Most d8 products get their THC by converting CBD into delta-8. Because of this process, the DEA lists delta-8 in the illicit category. In its interim final rule published on August 21, 2020, the DEA said: “All synthetically derived tetrahydrocannabinols remain schedule I controlled substances.”
Does Delta 8 THC Get You High?
Some consumers may experience some psychoactive side effects of using products with delta-8-THC. These effects might be markedly less than what one might experience from delta-9 products, though. One way to think about the difference would be to consider delta-8 as a “Diet Coke” version of delta-9. It has all the benefits and effects but is toned down several steps. Like delta-9, it stimulates appetite and produces feelings of euphoria. It can relax or energize the consumer depending on the cannabinoid profile or the terpenes in the product. It also induces headiness and psychoactive sensations.

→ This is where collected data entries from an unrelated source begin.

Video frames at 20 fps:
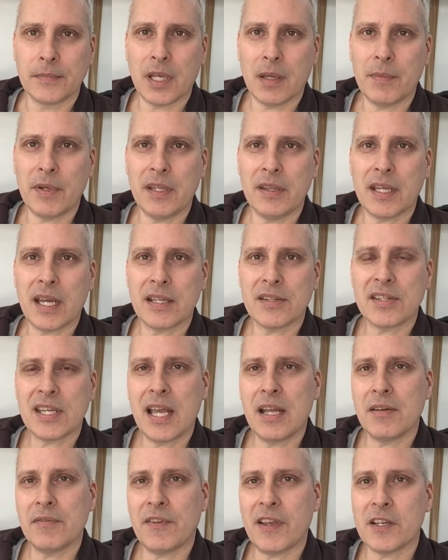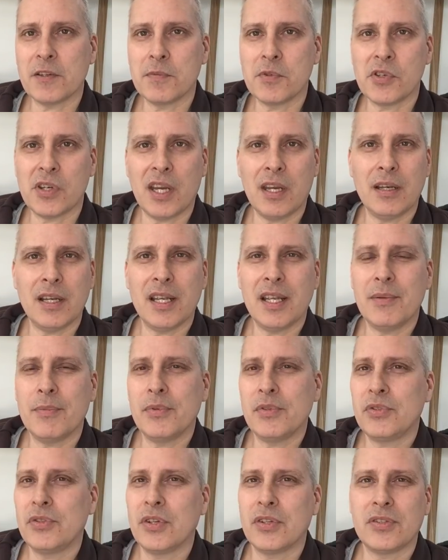I mean, that sound effects machine, it
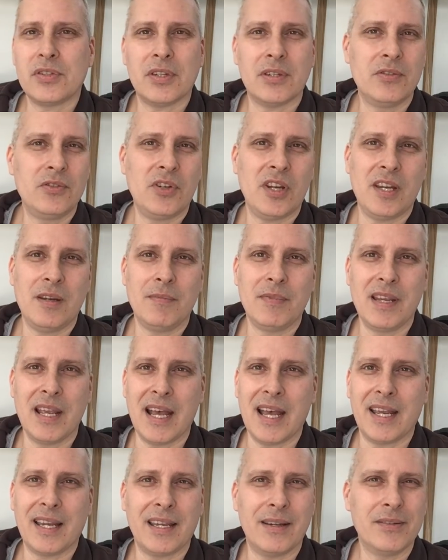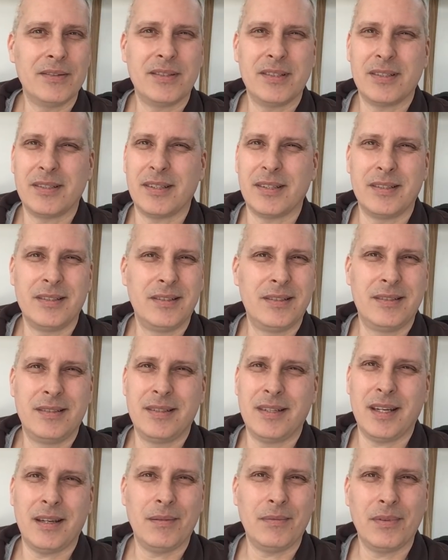was just a cheap gag. It was just a
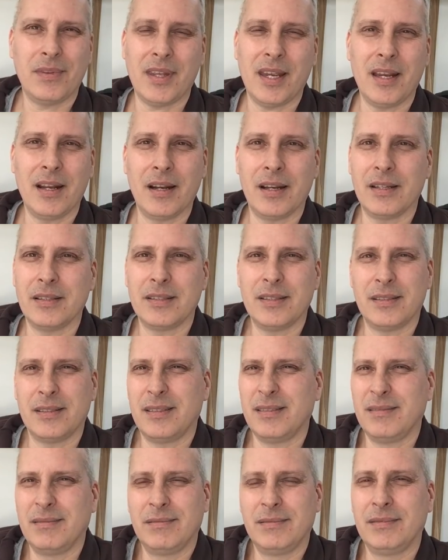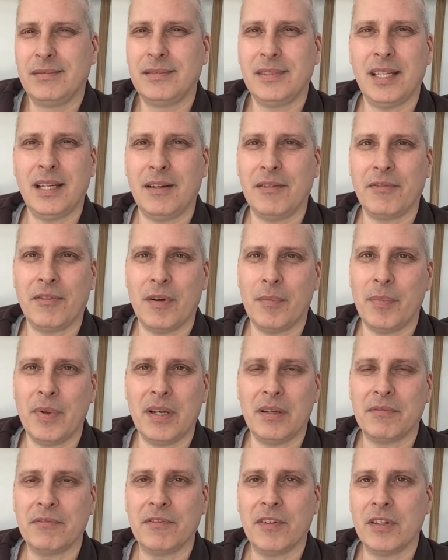cheap thing. I just did it for a bit
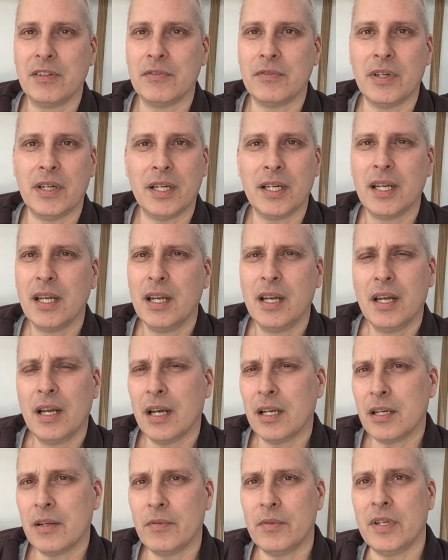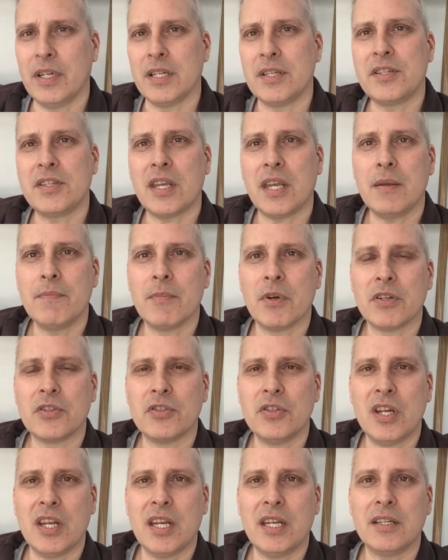of fun, really. I don't really see much
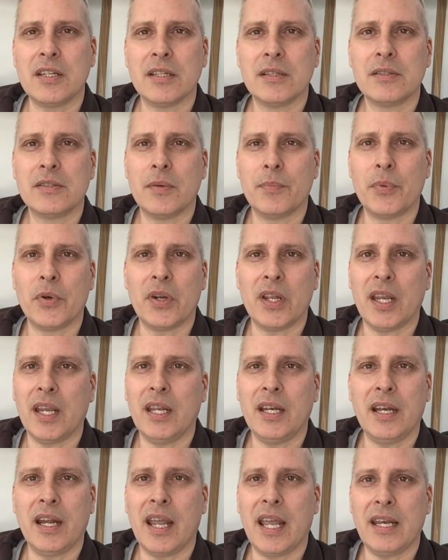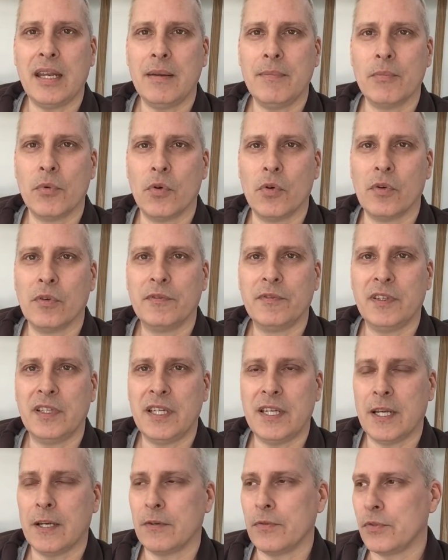need to put it in any more
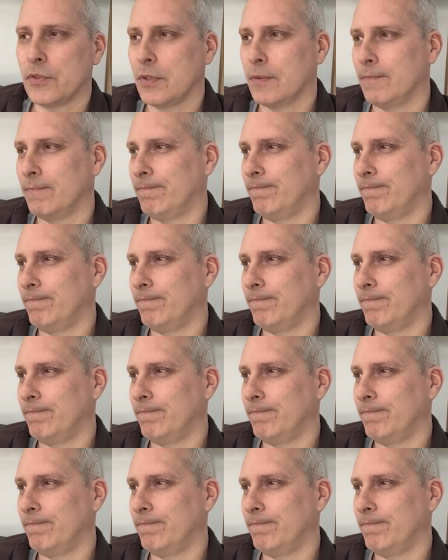videos.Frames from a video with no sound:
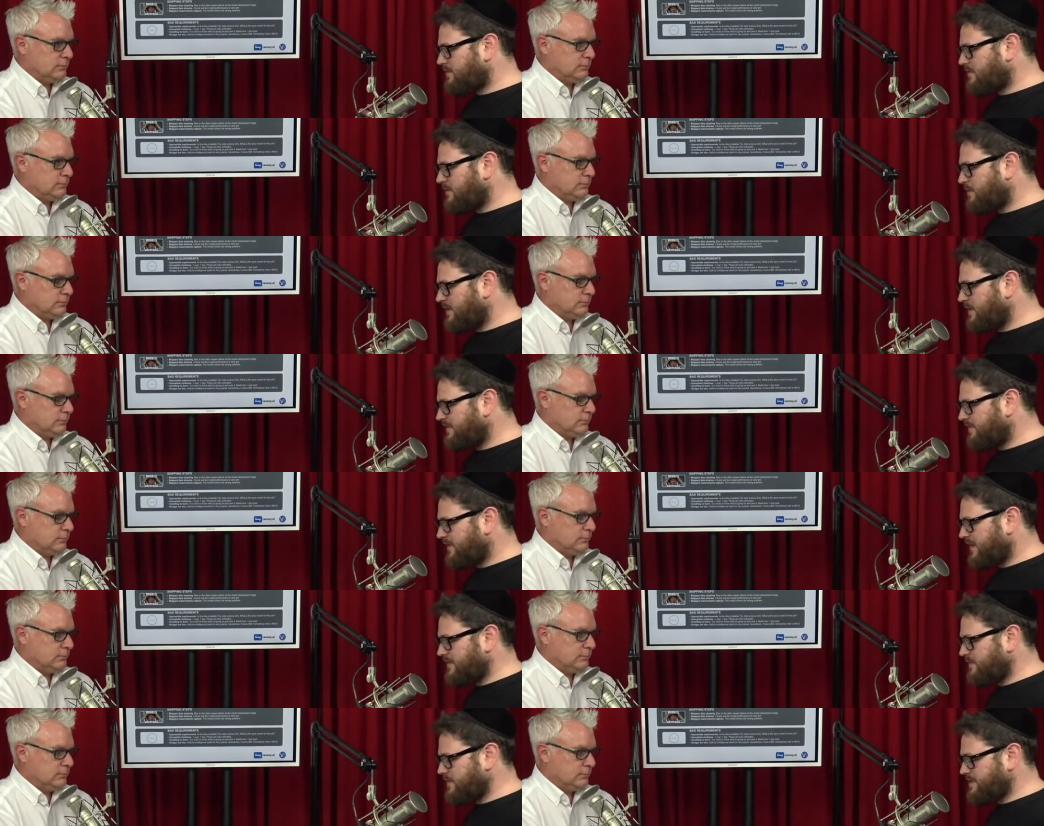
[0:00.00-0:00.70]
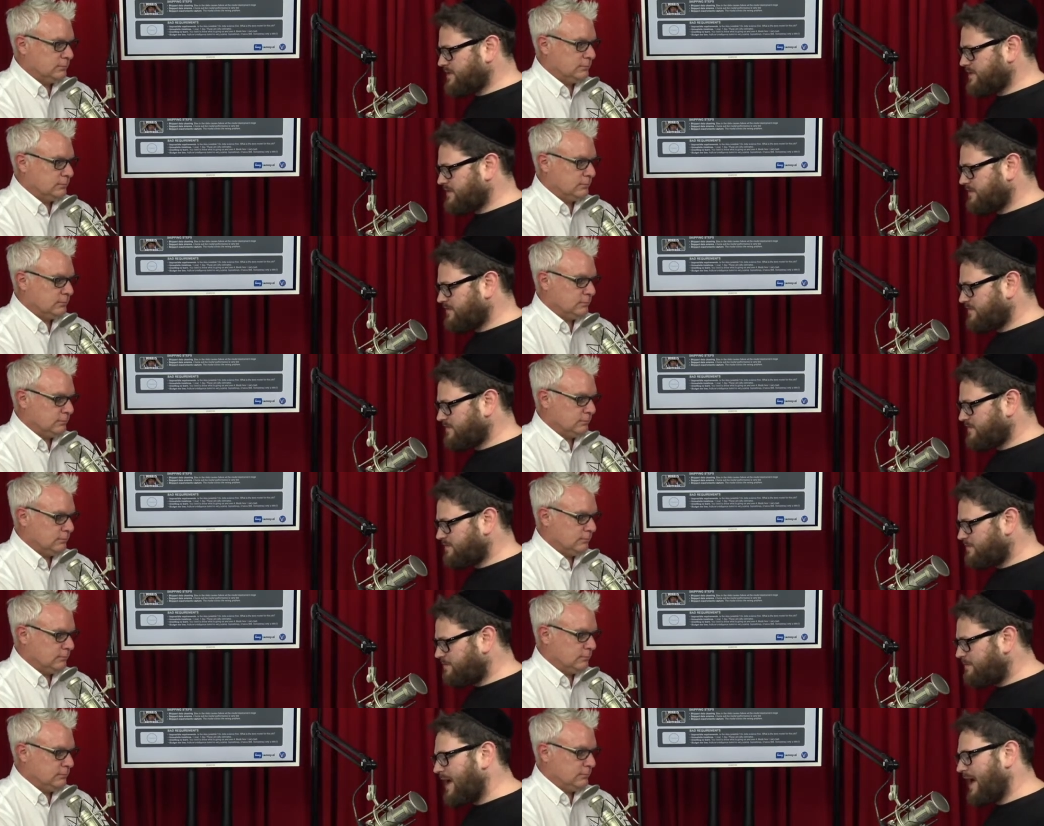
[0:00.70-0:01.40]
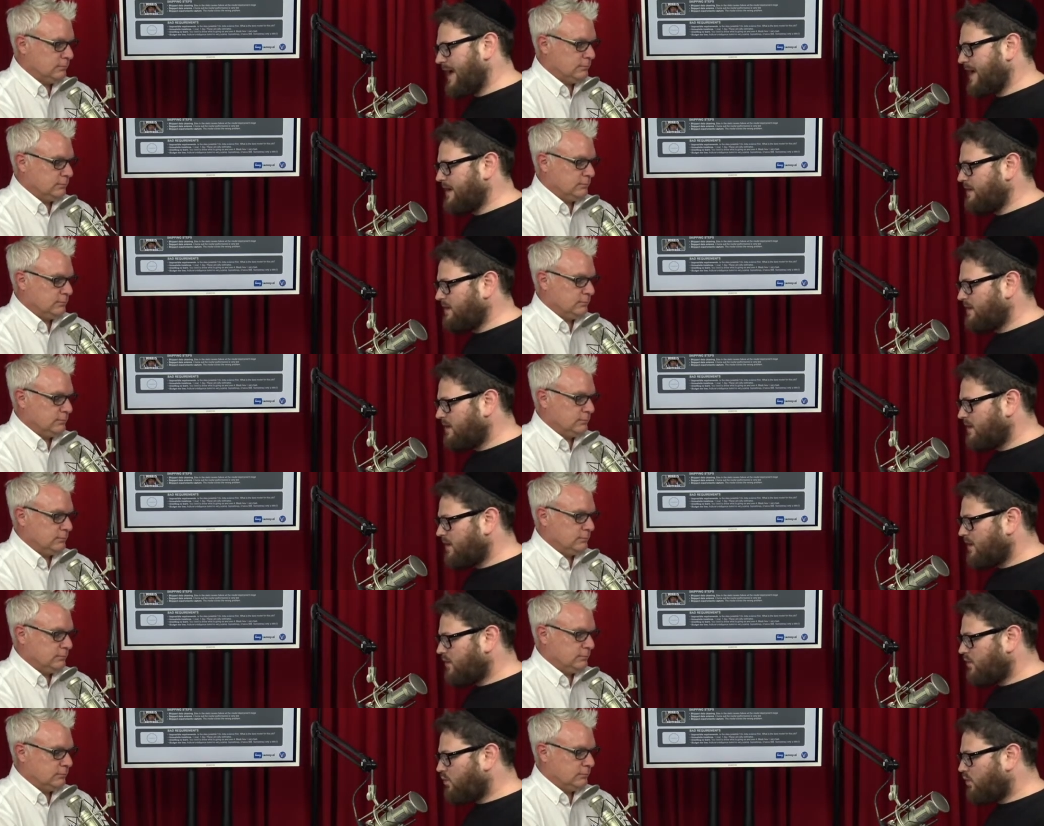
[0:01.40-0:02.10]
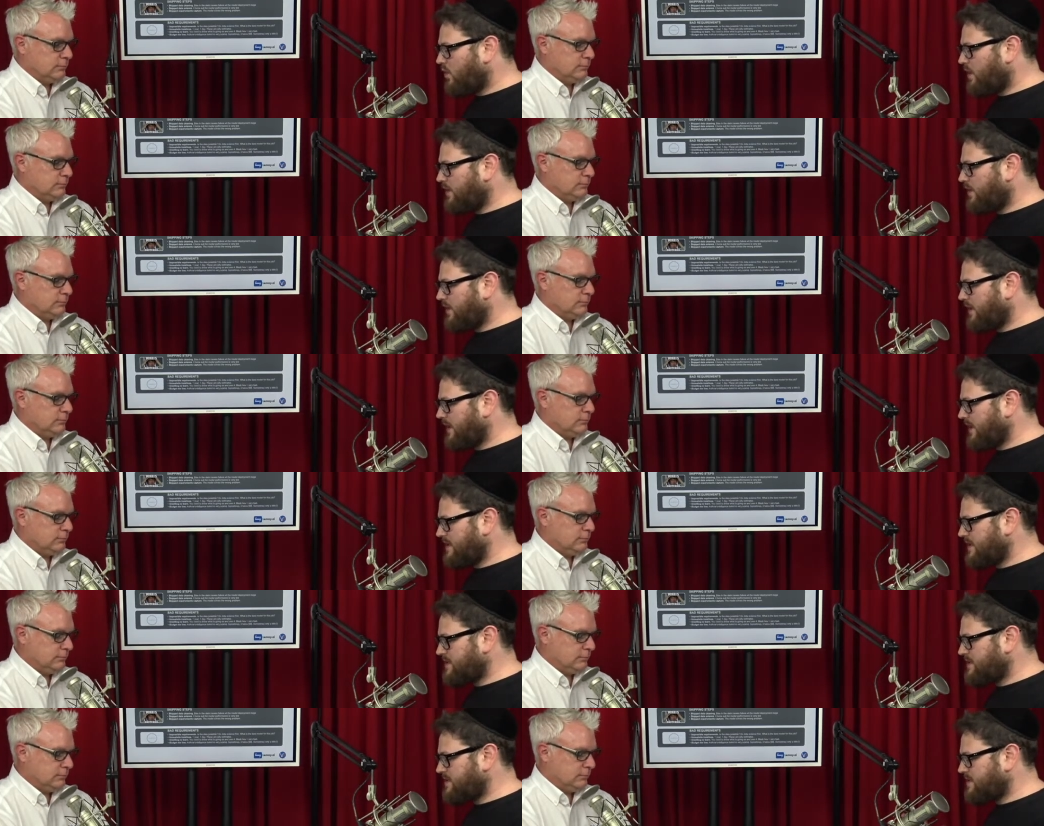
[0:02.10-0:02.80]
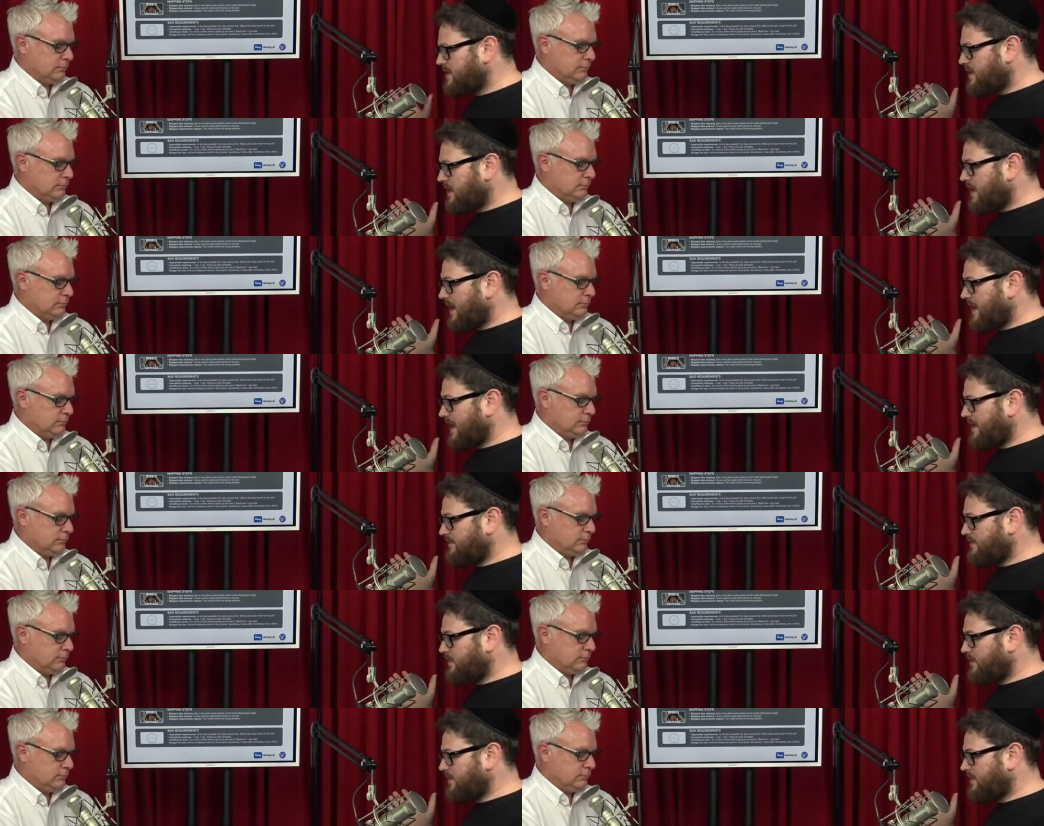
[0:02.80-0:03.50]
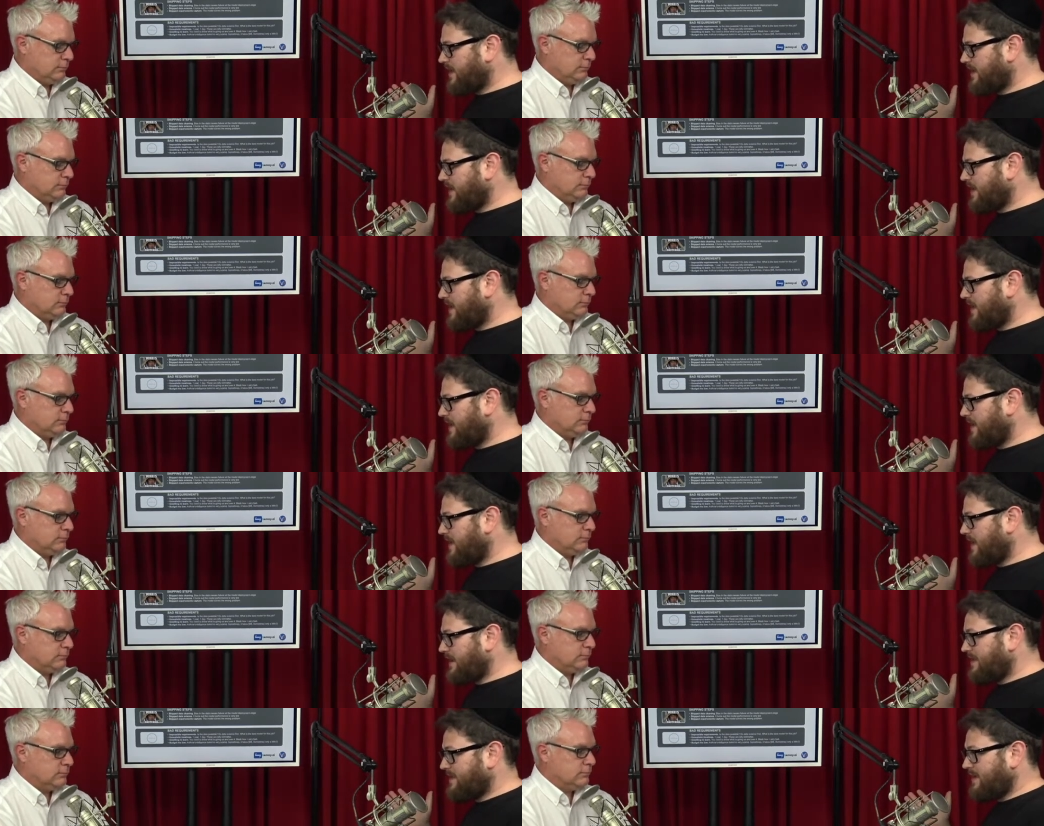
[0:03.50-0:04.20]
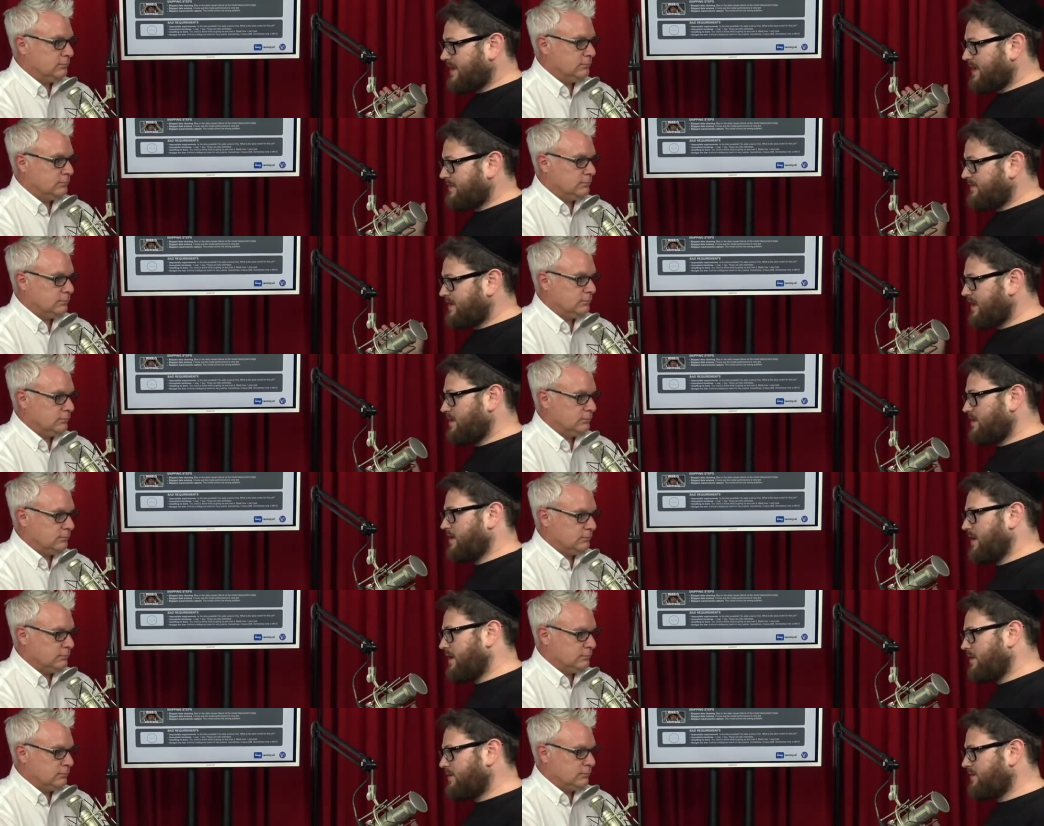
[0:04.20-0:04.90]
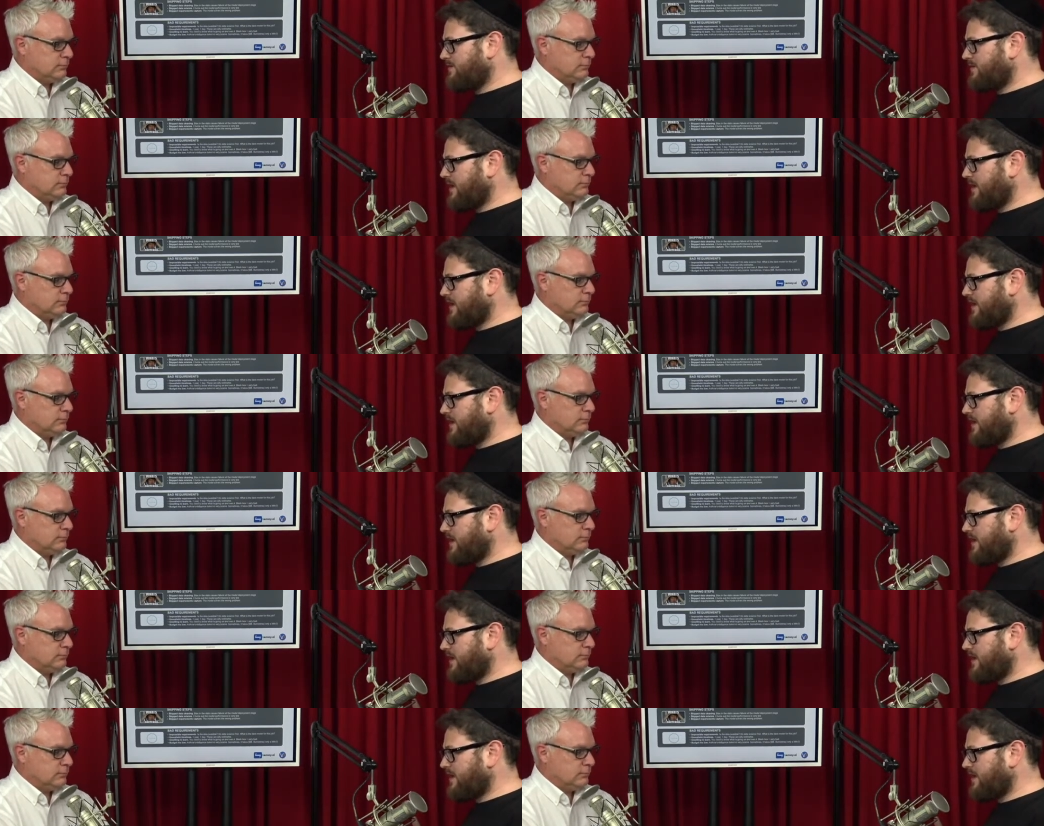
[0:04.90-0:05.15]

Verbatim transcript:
Speaker 1: three flavors of bad. One is... I have no data. I think I have data, but I don't have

Delta-8’s impact on the body, though, is less intense than delta-9’s. Even with experienced users, the effect is toned down. As such, the potential adverse side effects are also reduced.
Comparing Delta-8 and Delta-9 THC
Though research into cannabinoids has progressed significantly in the past few years, we still do not know a lot about it. Researchers still need more data into all the discrete types of cannabinoids and their effects on the body. For instance, until scientists thoroughly study all cannabinoids, science will keep assuming that delta-9 and delta-8-THC are the only compounds in marijuana that produce all of cannabis’ psychoactive effects. Since delta-9-THC is more abundant than delta-8, researchers largely attribute cannabis’ psychoactivity to delta-9.
Today, though, there is a particular interest in delta-8, specifically its potential to be an alternative to delta-9. Since it produces a gentle, less intense high, it could be more manageable than products that primarily contain delta-9-THC.
Besides, the two types of THC activate different parts of the endocannabinoid system. Delta-9-THC only activates CB1 receptors. However, it activates both CB1 and CB2 variants. If both receptors are involved, it produces homeostasis, the body’s “neutral,” natural resting state. In homeostasis, the body is neither in flight or fight mode, and it is at its most relaxed state.
Since it does not have strong psychoactive effects, medical professionals can treat a broader range of cancer patients with it. It does not induce heightened emotions, unlike delta-9, which is better at combating lack of appetite. Also, delta-8 has fewer adverse psychotropic effects. As such, you get the benefits of CBD minus the high.
Furthermore, it is legal in states where hemp-derived CBD or marijuana is legal for medical or recreational use. These products are in a regulatory grey area as they can be derived from CBD with zero delta-9-THC. If there are traces of delta-9-THC, it should be below the federal government’s regulatory level of 0.3 percent.
Many researchers consider it to be the milder version of delta-9. It produces homeostasis in the body and results in fewer adverse effects, at least compared to delta-9-THC. However, it is currently in a regulatory “gray area” in the United States, as it requires synthetically altering CBD into delta-8-THC. Still, the emergence of studies into the various constituent parts of marijuana proves that scientists have only begun to scratch the surface about this product. More studies should uncover ways of reaping the benefits of THC without having to account for the negative consequences.